Of a finding that is not clinically relevant, Dr. Muller asked, “Is that a limitation of a test if it tells you something about the patient? I don’t know if I would say that.” He does admit it requires an understanding of how to interpret the information, “which not everybody is equipped to do.”

For Texas Children’s, the cost question is an open one. “We haven’t done a deep dive because it’s so multifactorial,” Dr. Palazzi said. “We know these tests just experientially are not decreasing costs in our hospital because it’s not avoiding other testing. It’s almost like it results in even more testing sometimes to confirm or refute what is found.”

Most mNGS testing is performed on inpatients, and with UPMC having its own health insurance plan, UPMC pays for the metagenomic testing when it’s done. “That takes away from the ability to acquire new equipment, new laboratory staff,” at a time when the lab is facing staff shortages just for routine testing, Dr. Mitchell said. “When you pull that money away, we start to lose the ability to do other things elsewhere in the lab.” Thus the need to use mNGS on the right patients.

The problem, Dr. Muller said, is not the cost of the test per se but the way health care is paid for in the U.S. And cost does enter into the calculation at Lurie Children’s for when and whom to test. “We are not sending it on patients who were previously healthy and will likely get better with empiric treatment,” Dr. Muller said. “That will be incrementally not as cost-effective as sending it on the patient who’s already cost the health care system hundreds of thousands if not a million dollars and for whom the incremental cost to that patient’s care in the big picture is low.”

Dr. Miller agrees the cost benefit is likely to be seen in the patients for whom the most health care resources are used. “If you want to predict who is a potential beneficiary based on cost,” he said, “a patient who is in the ICU is a high predictor.”

At UCSF, he said, patients scheduled for brain biopsies are also a high predictor. “If you can manage them better with the results, whether positive or negative, you can potentially decrease their overall cost of care,” whether by avoiding the biopsy or reducing length of stay or therapy, for example.

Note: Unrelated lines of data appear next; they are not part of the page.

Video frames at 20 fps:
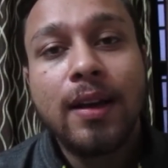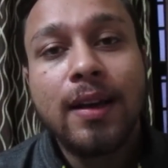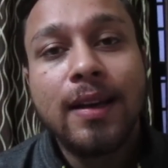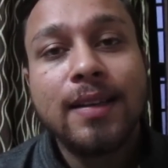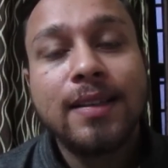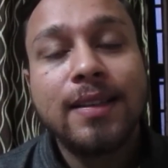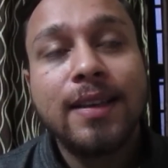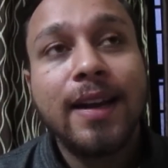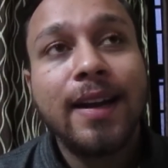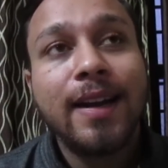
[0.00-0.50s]

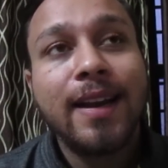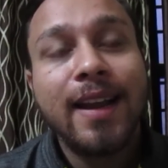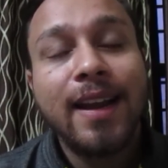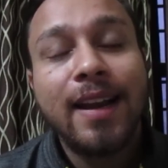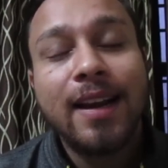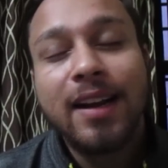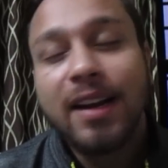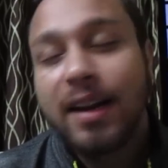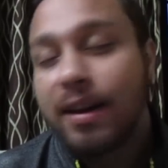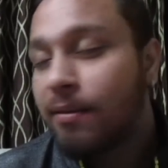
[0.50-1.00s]
is
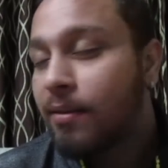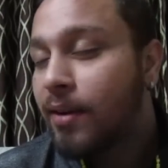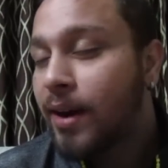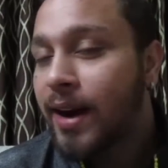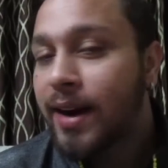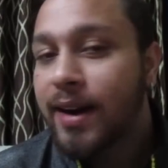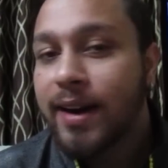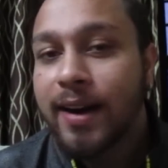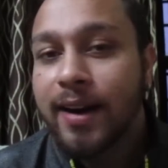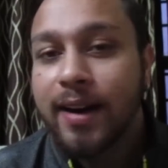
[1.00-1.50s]
getting
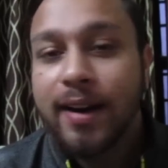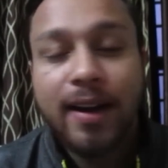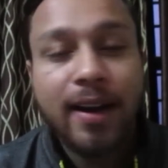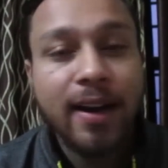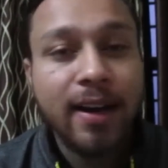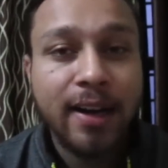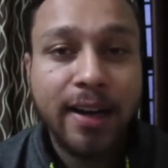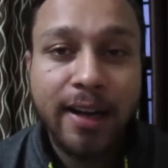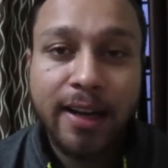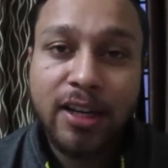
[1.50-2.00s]
divided
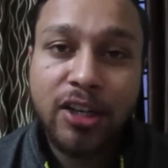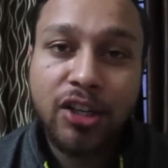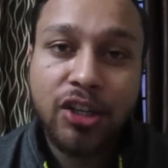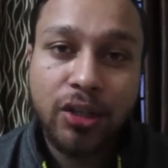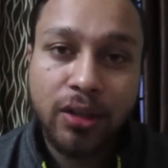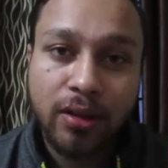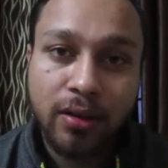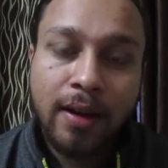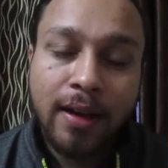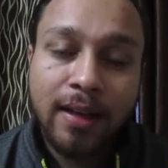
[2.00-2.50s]

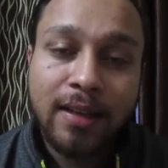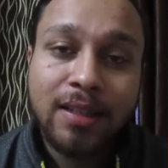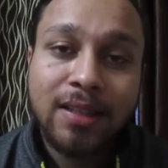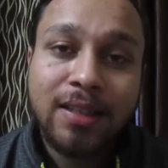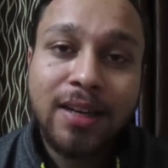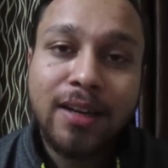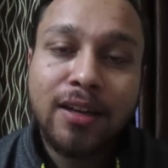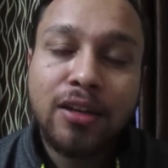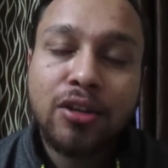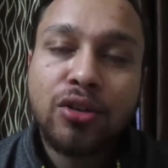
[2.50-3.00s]
attention
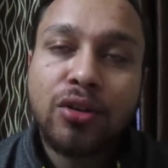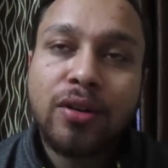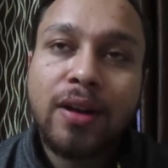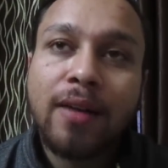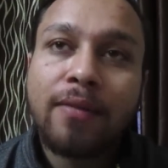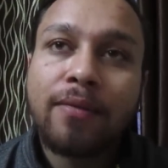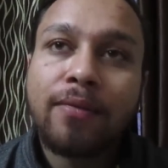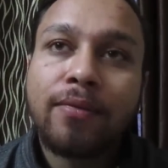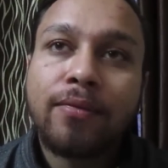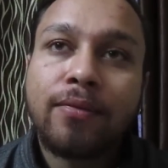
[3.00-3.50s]
instead it should
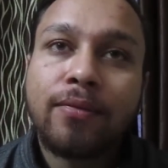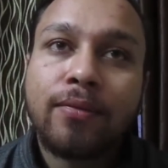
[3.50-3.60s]
have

Metagenomic NGS was piloted at Texas Children’s Hospital for a period, at no cost. The hospital’s laboratory stewardship committee initially wasn’t involved in mNGS testing, but the committee has been collecting data with an eye to using the data to develop an algorithm and negotiate for resources, Dr. Palazzi said. Someone has to look at the tests, she said, “and we are in the process of determining what that’s going to look like.” In addition to the financial impact on the lab, there’s an antimicrobial stewardship impact.

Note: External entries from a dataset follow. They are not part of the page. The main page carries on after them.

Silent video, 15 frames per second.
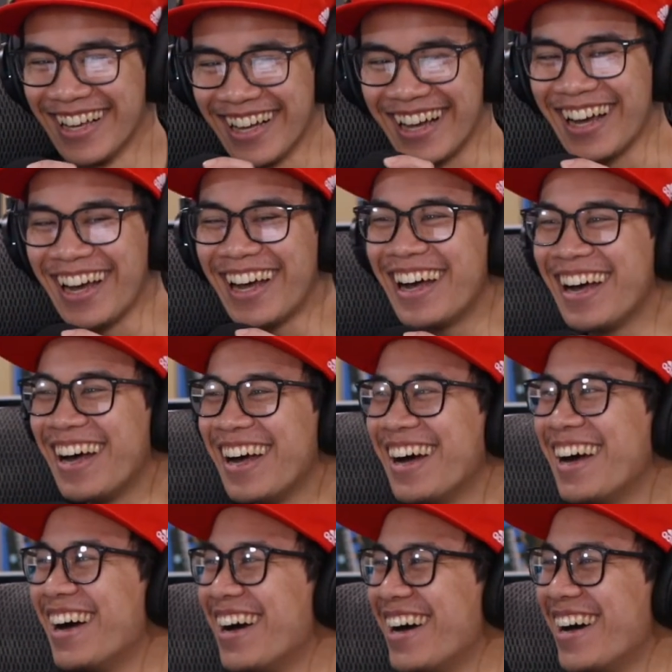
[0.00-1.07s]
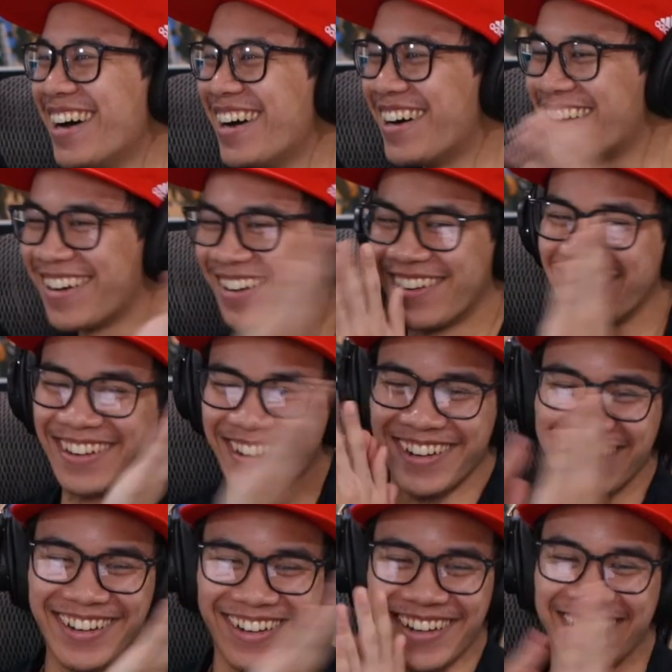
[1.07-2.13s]
Oh!
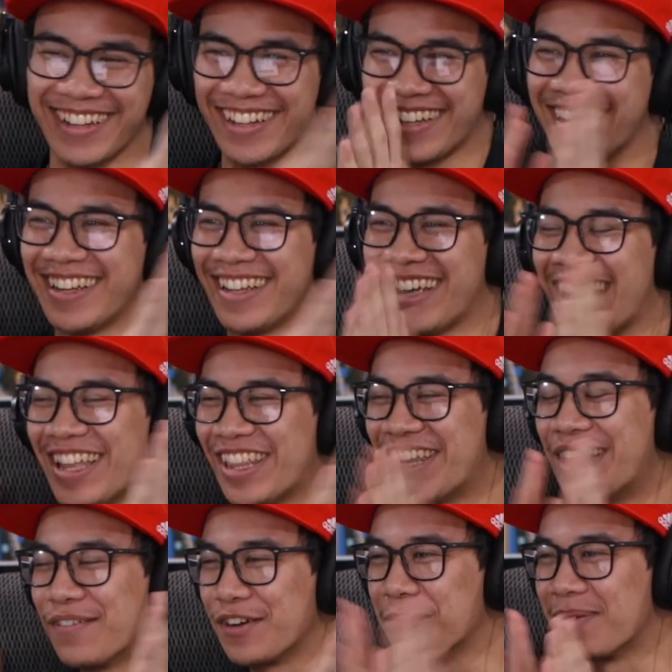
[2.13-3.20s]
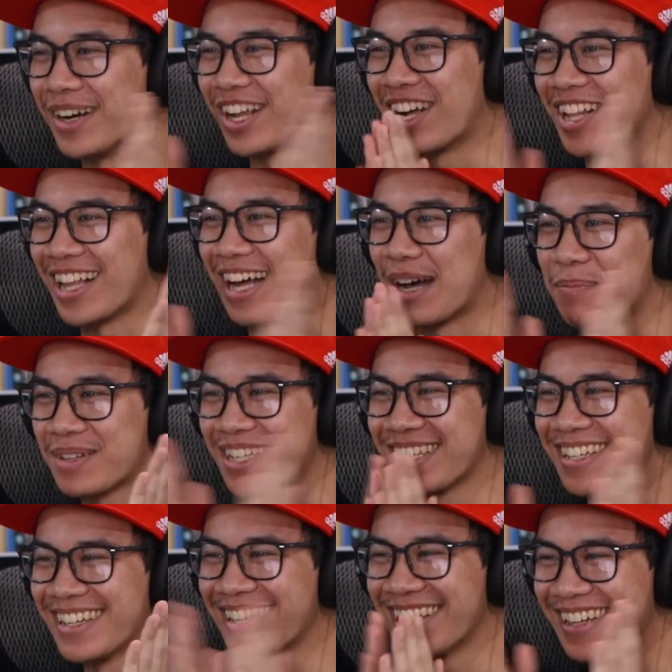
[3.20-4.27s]
And then everybody clapped.
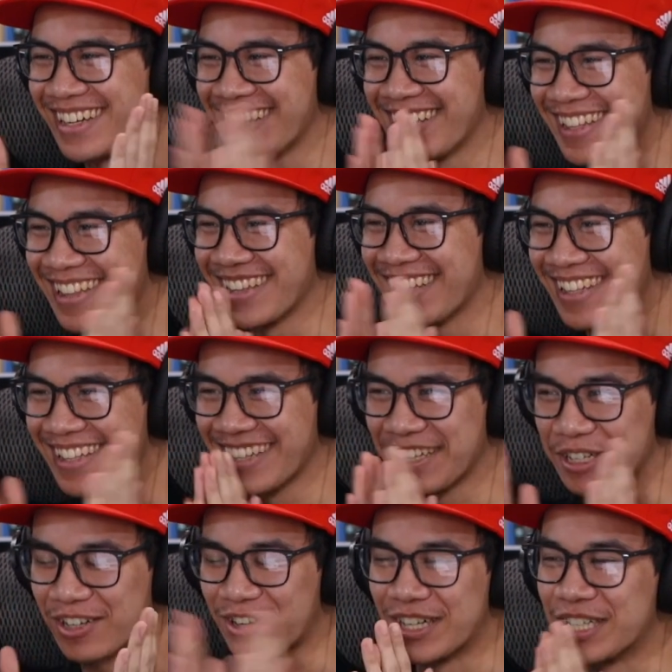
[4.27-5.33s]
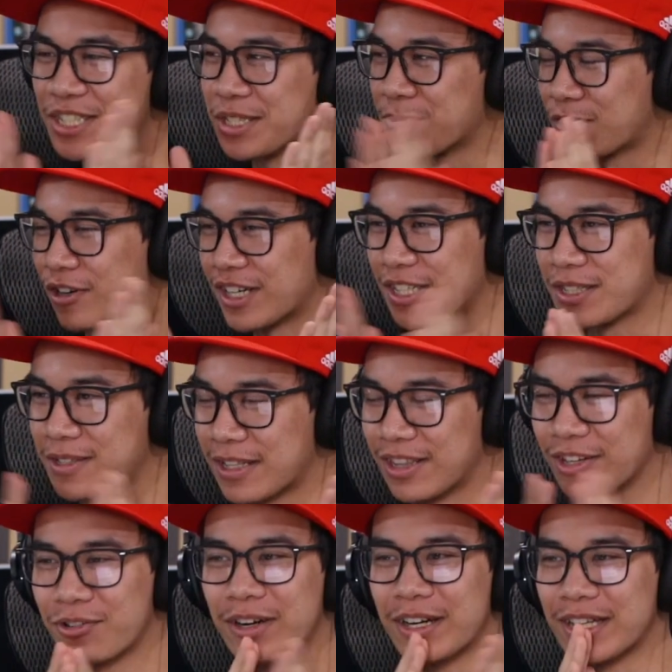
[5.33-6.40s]
Credits, and
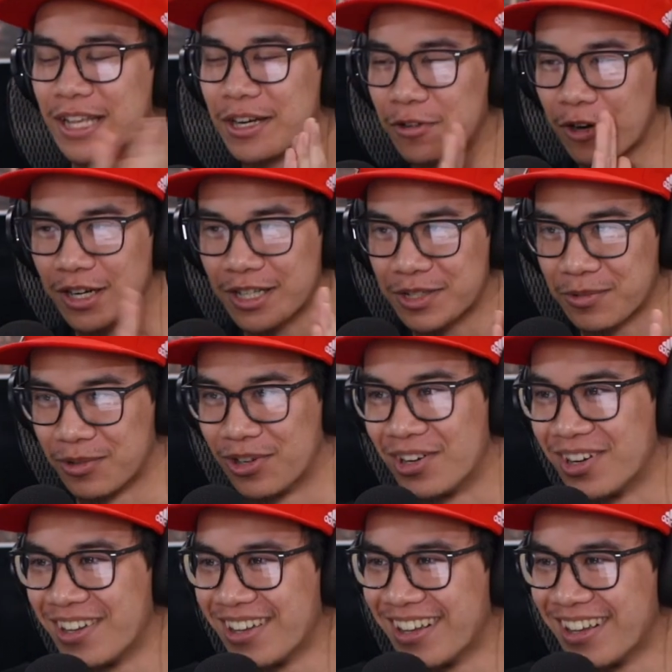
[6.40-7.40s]
the end credits roll.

“When I think of costs from a stewardship standpoint, I think of all the unintended consequences of the adverse effects of the antibiotics for our institution and the individual patient,” Dr. Palazzi said. “We are in the process of presenting the data and trying to come up with a rational plan to start stewarding this resource in a better way.”

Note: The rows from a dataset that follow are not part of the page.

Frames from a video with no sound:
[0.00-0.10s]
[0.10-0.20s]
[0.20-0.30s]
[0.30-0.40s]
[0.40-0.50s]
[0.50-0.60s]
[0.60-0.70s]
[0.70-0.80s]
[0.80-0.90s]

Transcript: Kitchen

At Lurie Children’s Hospital, “the lab medicine folks were initially very skeptical” about the impact of mNGS, which explains the laboratory’s oversight for all testing that’s done, Dr. Muller said. “It does matter that people are paying attention.”

Said Dr. Mitchell, “Healthy skepticism is good because it causes people to think and pause and put a policy in place.”

Amy Carpenter Aquino is CAP TODAY senior editor.